__Problem__: Repeat the records below exactly, leaving out any pictures.

__Data in this exercise__:
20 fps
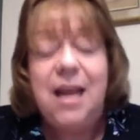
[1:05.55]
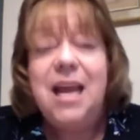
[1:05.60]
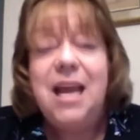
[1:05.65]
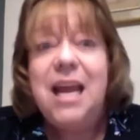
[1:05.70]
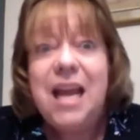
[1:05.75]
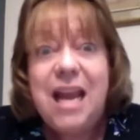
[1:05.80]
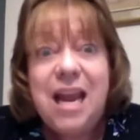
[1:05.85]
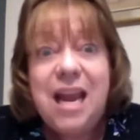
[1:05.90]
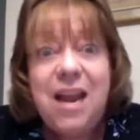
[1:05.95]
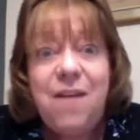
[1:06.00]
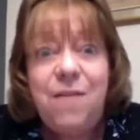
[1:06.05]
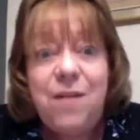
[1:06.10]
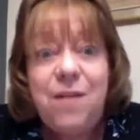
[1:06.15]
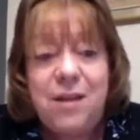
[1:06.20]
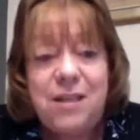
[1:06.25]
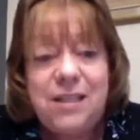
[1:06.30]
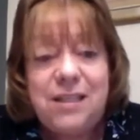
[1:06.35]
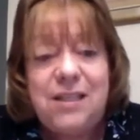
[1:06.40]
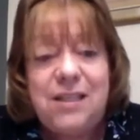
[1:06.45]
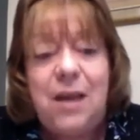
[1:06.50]

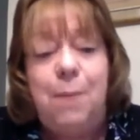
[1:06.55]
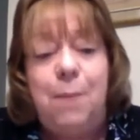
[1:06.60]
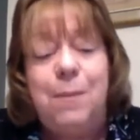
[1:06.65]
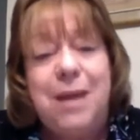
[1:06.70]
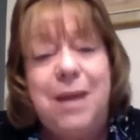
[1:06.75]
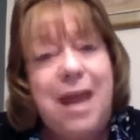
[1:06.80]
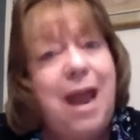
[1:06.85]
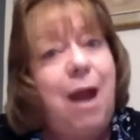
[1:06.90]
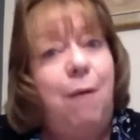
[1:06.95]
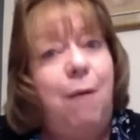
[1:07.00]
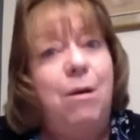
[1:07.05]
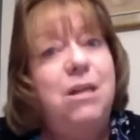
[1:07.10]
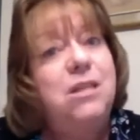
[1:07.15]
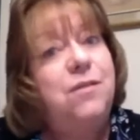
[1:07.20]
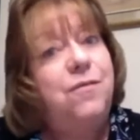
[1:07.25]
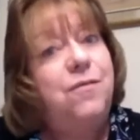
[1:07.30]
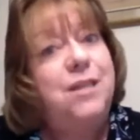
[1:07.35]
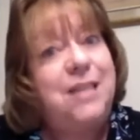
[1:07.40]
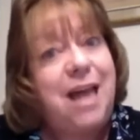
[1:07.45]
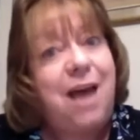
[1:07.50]
Even some carrots
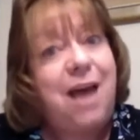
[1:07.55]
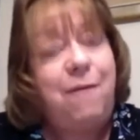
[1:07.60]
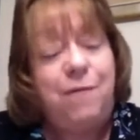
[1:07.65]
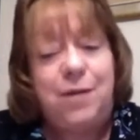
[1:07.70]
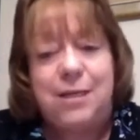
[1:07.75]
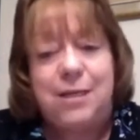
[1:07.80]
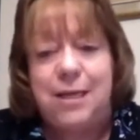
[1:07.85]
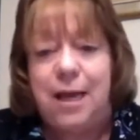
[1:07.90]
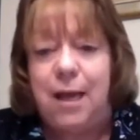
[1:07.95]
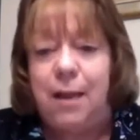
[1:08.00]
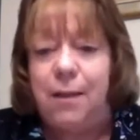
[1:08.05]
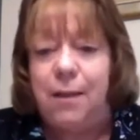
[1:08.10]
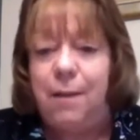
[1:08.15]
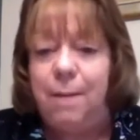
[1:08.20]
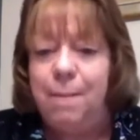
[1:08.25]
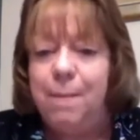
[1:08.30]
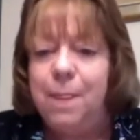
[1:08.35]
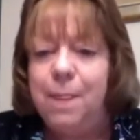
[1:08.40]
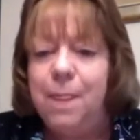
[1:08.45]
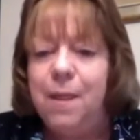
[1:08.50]
for Daffodil.
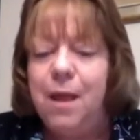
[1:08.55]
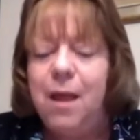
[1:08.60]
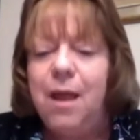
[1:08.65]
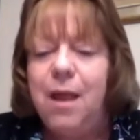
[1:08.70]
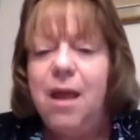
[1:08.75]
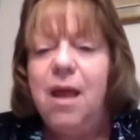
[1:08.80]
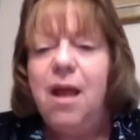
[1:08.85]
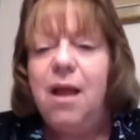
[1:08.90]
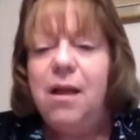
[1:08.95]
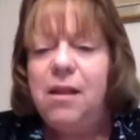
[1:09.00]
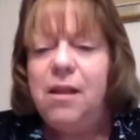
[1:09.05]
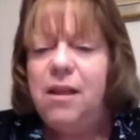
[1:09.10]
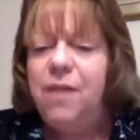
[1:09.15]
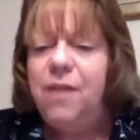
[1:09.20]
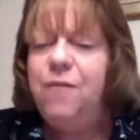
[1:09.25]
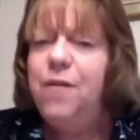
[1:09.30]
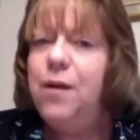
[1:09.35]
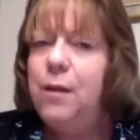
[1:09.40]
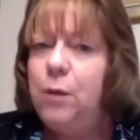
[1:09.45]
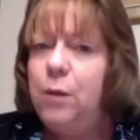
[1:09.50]

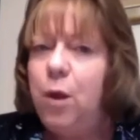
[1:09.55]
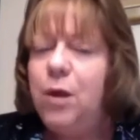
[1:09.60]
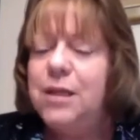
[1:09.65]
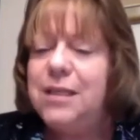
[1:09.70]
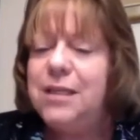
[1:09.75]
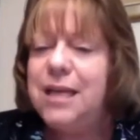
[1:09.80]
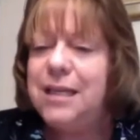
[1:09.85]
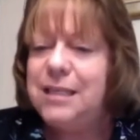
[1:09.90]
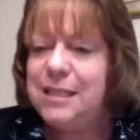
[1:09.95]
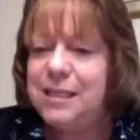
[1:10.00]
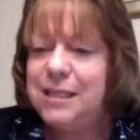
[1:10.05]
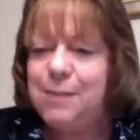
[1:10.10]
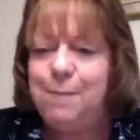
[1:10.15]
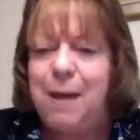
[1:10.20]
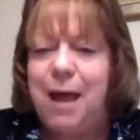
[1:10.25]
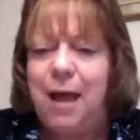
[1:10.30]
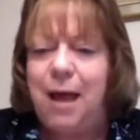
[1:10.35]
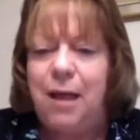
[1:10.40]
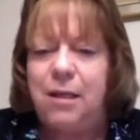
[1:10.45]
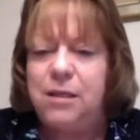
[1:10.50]
Clifford looked and
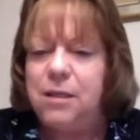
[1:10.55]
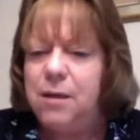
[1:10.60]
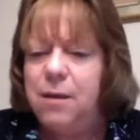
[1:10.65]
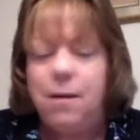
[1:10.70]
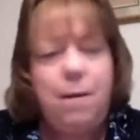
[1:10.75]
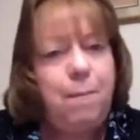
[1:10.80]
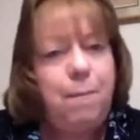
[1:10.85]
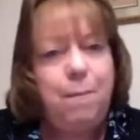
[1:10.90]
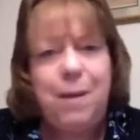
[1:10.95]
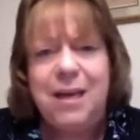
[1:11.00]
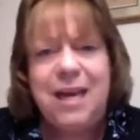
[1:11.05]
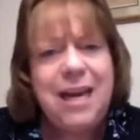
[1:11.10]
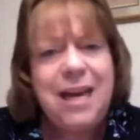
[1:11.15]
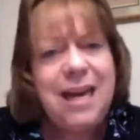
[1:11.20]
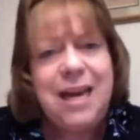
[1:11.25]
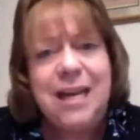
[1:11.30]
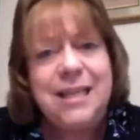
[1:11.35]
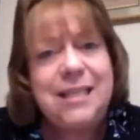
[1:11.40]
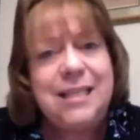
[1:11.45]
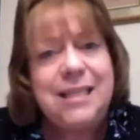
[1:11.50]
smelled, but he
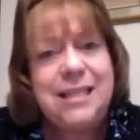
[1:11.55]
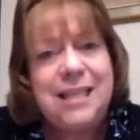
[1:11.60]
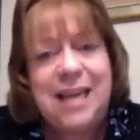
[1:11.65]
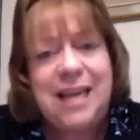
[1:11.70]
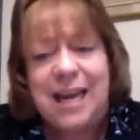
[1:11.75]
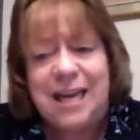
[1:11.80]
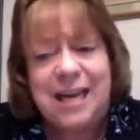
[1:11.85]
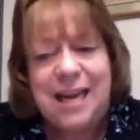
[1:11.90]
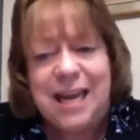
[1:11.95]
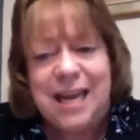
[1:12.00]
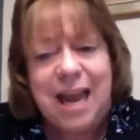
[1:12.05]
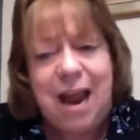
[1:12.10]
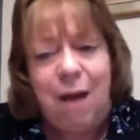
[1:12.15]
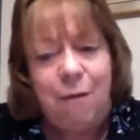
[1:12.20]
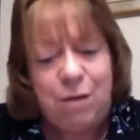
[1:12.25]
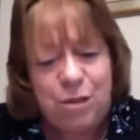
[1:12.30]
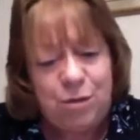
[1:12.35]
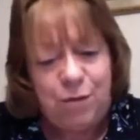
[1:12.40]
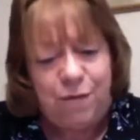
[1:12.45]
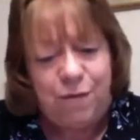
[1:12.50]
didn't see any
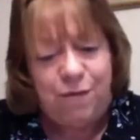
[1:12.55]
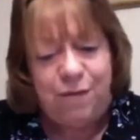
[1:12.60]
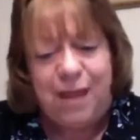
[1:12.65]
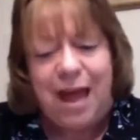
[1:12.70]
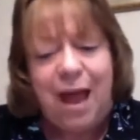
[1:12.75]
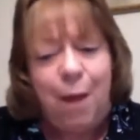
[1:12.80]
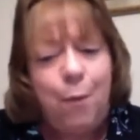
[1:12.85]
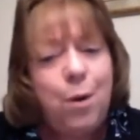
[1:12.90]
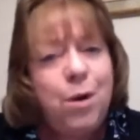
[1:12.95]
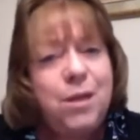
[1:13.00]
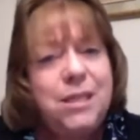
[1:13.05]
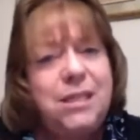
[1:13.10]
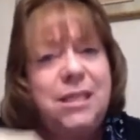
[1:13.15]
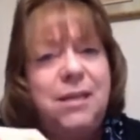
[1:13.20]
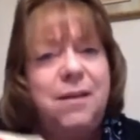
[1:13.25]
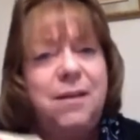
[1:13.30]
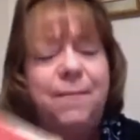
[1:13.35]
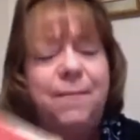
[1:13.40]
carrots or flowers.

__Answer for the task__:
20 fps
[1:05.55]
[1:05.60]
[1:05.65]
[1:05.70]
[1:05.75]
[1:05.80]
[1:05.85]
[1:05.90]
[1:05.95]
[1:06.00]
[1:06.05]
[1:06.10]
[1:06.15]
[1:06.20]
[1:06.25]
[1:06.30]
[1:06.35]
[1:06.40]
[1:06.45]
[1:06.50]

[1:06.55]
[1:06.60]
[1:06.65]
[1:06.70]
[1:06.75]
[1:06.80]
[1:06.85]
[1:06.90]
[1:06.95]
[1:07.00]
[1:07.05]
[1:07.10]
[1:07.15]
[1:07.20]
[1:07.25]
[1:07.30]
[1:07.35]
[1:07.40]
[1:07.45]
[1:07.50]
Even some carrots
[1:07.55]
[1:07.60]
[1:07.65]
[1:07.70]
[1:07.75]
[1:07.80]
[1:07.85]
[1:07.90]
[1:07.95]
[1:08.00]
[1:08.05]
[1:08.10]
[1:08.15]
[1:08.20]
[1:08.25]
[1:08.30]
[1:08.35]
[1:08.40]
[1:08.45]
[1:08.50]
for Daffodil.
[1:08.55]
[1:08.60]
[1:08.65]
[1:08.70]
[1:08.75]
[1:08.80]
[1:08.85]
[1:08.90]
[1:08.95]
[1:09.00]
[1:09.05]
[1:09.10]
[1:09.15]
[1:09.20]
[1:09.25]
[1:09.30]
[1:09.35]
[1:09.40]
[1:09.45]
[1:09.50]

[1:09.55]
[1:09.60]
[1:09.65]
[1:09.70]
[1:09.75]
[1:09.80]
[1:09.85]
[1:09.90]
[1:09.95]
[1:10.00]
[1:10.05]
[1:10.10]
[1:10.15]
[1:10.20]
[1:10.25]
[1:10.30]
[1:10.35]
[1:10.40]
[1:10.45]
[1:10.50]
Clifford looked and
[1:10.55]
[1:10.60]
[1:10.65]
[1:10.70]
[1:10.75]
[1:10.80]
[1:10.85]
[1:10.90]
[1:10.95]
[1:11.00]
[1:11.05]
[1:11.10]
[1:11.15]
[1:11.20]
[1:11.25]
[1:11.30]
[1:11.35]
[1:11.40]
[1:11.45]
[1:11.50]
smelled, but he
[1:11.55]
[1:11.60]
[1:11.65]
[1:11.70]
[1:11.75]
[1:11.80]
[1:11.85]
[1:11.90]
[1:11.95]
[1:12.00]
[1:12.05]
[1:12.10]
[1:12.15]
[1:12.20]
[1:12.25]
[1:12.30]
[1:12.35]
[1:12.40]
[1:12.45]
[1:12.50]
didn't see any
[1:12.55]
[1:12.60]
[1:12.65]
[1:12.70]
[1:12.75]
[1:12.80]
[1:12.85]
[1:12.90]
[1:12.95]
[1:13.00]
[1:13.05]
[1:13.10]
[1:13.15]
[1:13.20]
[1:13.25]
[1:13.30]
[1:13.35]
[1:13.40]
carrots or flowers.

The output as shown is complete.